U.S. President Barack Obama told congressional leaders on September 9 he has the authority needed to take action against Islamic State (IS) militants and will detail his plans in an upcoming speech.
Obama met with the legislators at the White House, telling them that he would welcome action from Congress that would "aid the overall effort and demonstrate to the world that the United States is united in defeating the threat," according to a White House statement.
Reports said Obama would ask Congress to quickly authorize the arming and training of more moderate Syrian opposition groups.

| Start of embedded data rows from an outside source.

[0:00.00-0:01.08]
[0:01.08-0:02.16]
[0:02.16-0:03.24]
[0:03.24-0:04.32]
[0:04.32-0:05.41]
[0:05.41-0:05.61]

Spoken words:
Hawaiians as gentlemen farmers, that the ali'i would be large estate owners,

The president could also order broader U.S. air strikes against Islamic State militants in Iraq and expand those strikes to include IS targets in Syria, where the bulk of IS forces are located.
Senate Minority Leader Mitch McConnell (Republican-Kentucky) told reporters before the meeting that Obama needed to seek authorization.

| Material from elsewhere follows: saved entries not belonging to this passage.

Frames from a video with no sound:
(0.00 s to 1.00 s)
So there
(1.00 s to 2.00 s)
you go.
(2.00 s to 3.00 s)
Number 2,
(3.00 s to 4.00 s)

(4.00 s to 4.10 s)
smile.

"The president should be seeking congressional approval period, for whatever he decides to do because that’s the way you hear from those of us who represent the rest of the country," McConnell said.
The other three congressional leaders have not taken a stand on the issue.
Several senators from both parties have expressed support for a vote on the issue.
Obama is expected to deliver a speech to the nation on September 10 to outline his strategy for dealing with IS, just hours before commemorations for the anniversary of the September 11, 2001 terrorist attacks on the United States.
Obama's speech also comes ahead of a meeting in Saudi Arabia on September 11 with representatives of the United States, Iraq, Jordan, Egypt, Turkey, Kuwait, Qatar, the United Arab Emirates, Bahrain, and Oman focused on how to fight and eliminate the IS.
U.S. Secretary of State John Kerry leads the U.S. delegation to those talks.
IS militants have carried out a brutal campaign in areas they have captured, offering non-Muslims the choices of converting, paying a special tax or face "the sword."
IS militants have executed many Shi'ite Muslims as well as non-Muslims, including two U.S. journalists.